Following that train of thought, here’s my best shot:
When he was starting pre-production on Bram Stoker’s Dracula, Francis Ford Coppola had the peculiar idea of creating a film where the costumes would act as the sole focus of visual emphasis. In his own words, he wanted the costumes to be the set. Eventually, such radicalisms were abandoned, but that idea is, nonetheless, worthy of admiration and consideration.
While he and Ishioka didn’t succeed with their original intents, La Reine Margot almost achieves that. After all, with its simple sets, it’s the costumes and the beauty of the human bodies on display which give the film its specific look. And in images like this shot it’s hard to ignore such predominance of the costumes above any other visual element. Here, the costumes truly are the sets, the space, and the world the characters inhabit. A world of monarchical opulence and catholic ostentation as facades to moral putridness and savage inhumanity, all of it visualized through the rich jewels, the red damasks and gold opulence of catholic pageantry.

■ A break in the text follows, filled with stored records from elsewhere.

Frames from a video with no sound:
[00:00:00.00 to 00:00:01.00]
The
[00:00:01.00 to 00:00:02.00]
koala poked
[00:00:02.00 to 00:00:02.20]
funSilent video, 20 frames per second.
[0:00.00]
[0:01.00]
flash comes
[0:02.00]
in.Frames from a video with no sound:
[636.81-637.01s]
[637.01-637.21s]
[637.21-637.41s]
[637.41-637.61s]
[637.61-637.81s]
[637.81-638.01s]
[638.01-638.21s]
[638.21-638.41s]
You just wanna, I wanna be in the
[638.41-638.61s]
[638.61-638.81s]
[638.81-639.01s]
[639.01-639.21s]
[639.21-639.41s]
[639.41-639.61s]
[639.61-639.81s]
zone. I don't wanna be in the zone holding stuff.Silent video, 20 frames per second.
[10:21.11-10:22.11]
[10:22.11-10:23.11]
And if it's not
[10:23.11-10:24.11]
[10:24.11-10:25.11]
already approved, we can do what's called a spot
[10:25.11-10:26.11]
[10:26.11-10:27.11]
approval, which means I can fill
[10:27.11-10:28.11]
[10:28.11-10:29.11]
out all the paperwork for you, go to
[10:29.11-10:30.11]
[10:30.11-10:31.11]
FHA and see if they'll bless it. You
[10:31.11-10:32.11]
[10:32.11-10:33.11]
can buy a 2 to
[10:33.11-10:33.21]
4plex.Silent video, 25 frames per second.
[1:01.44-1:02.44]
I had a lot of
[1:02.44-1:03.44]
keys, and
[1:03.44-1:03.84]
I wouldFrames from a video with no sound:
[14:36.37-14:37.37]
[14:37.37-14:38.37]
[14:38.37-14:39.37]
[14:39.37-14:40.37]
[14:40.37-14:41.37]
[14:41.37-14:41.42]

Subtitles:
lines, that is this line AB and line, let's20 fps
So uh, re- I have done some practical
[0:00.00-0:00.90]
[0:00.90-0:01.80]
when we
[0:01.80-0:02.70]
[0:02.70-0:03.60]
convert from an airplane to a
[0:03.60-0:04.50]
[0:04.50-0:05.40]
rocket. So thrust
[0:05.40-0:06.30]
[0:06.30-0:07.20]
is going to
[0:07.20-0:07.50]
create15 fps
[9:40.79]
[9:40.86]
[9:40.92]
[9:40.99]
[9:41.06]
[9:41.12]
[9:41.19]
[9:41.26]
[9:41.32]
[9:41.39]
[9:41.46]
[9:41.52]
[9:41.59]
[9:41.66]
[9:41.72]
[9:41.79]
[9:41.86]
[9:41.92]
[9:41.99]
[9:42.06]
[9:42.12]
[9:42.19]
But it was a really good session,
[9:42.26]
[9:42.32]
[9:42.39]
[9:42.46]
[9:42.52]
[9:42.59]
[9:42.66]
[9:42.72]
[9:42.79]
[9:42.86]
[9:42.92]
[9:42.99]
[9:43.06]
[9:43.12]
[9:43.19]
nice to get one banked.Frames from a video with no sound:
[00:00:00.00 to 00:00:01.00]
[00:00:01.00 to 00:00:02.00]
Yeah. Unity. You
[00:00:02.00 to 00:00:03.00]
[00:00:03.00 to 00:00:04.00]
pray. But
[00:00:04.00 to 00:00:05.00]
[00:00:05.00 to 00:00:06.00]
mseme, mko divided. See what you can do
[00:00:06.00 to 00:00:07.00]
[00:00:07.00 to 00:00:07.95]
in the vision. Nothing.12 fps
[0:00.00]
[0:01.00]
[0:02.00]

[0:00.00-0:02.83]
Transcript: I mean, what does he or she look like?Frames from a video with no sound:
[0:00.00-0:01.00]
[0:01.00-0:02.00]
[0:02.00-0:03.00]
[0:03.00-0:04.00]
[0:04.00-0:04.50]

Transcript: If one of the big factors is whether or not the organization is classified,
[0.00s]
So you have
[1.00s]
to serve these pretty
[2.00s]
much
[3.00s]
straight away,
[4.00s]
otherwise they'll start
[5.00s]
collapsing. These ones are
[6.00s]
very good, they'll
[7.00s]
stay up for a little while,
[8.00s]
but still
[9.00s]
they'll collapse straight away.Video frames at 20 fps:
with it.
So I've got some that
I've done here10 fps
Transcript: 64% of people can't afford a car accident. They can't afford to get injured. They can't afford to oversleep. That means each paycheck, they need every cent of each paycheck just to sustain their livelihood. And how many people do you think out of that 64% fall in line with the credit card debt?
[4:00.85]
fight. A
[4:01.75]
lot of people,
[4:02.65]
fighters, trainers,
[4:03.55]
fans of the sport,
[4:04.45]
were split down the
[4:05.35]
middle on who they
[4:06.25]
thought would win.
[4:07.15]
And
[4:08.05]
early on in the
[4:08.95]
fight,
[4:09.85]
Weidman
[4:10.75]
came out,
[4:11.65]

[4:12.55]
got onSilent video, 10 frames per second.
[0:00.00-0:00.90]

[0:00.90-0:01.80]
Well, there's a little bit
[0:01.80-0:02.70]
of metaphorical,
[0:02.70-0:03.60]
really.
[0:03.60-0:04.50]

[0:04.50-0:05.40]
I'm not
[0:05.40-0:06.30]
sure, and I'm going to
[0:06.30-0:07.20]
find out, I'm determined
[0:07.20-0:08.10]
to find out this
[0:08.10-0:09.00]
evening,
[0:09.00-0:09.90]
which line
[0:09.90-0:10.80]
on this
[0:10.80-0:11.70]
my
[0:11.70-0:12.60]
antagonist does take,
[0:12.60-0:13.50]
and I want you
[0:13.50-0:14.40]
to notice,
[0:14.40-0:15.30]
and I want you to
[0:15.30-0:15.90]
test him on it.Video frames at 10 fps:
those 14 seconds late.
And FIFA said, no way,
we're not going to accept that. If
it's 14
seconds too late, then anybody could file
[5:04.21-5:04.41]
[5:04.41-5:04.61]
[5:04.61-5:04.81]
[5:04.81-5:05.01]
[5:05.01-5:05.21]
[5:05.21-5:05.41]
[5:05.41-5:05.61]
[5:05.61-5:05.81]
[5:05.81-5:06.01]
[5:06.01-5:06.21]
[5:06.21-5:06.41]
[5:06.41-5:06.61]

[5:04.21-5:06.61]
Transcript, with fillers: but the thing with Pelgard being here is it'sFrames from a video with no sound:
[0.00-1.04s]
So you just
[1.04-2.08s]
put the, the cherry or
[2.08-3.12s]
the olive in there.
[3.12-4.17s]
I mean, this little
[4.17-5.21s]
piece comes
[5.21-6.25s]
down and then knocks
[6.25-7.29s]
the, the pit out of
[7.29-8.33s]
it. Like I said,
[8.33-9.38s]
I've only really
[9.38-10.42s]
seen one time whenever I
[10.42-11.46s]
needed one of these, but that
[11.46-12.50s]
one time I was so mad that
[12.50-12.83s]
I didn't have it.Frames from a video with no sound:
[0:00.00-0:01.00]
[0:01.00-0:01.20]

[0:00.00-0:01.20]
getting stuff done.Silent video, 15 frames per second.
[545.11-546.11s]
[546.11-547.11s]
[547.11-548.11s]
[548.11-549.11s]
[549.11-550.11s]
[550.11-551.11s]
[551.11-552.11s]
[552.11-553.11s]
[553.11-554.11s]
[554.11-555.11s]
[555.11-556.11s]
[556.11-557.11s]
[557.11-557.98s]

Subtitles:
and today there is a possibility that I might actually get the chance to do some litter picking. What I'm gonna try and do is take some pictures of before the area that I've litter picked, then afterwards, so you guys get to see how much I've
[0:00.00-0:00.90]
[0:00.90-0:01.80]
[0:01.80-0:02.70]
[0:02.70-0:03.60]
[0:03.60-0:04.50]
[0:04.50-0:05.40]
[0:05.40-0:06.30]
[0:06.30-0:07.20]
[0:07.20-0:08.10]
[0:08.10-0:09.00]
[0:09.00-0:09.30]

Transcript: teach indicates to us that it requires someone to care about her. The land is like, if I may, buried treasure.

This is a Baroque painting come to life; a rigid composition that underlines the power structures in play during such a theatrical ritual of royal marriage; a showpiece of the mastery of the costume design in all its glorious mixture of ostentatious dramatics and ahistorical theatricality and simplification; a cutting illustration of religion as a conductor and vehicle for violence in the cross that hangs above the humans over a background of dark bloody red; a beautiful prelude for a film and story of carnage and horrifying cruelty, of carnality and eroticism, of sensuous romance and nauseating historical crimes.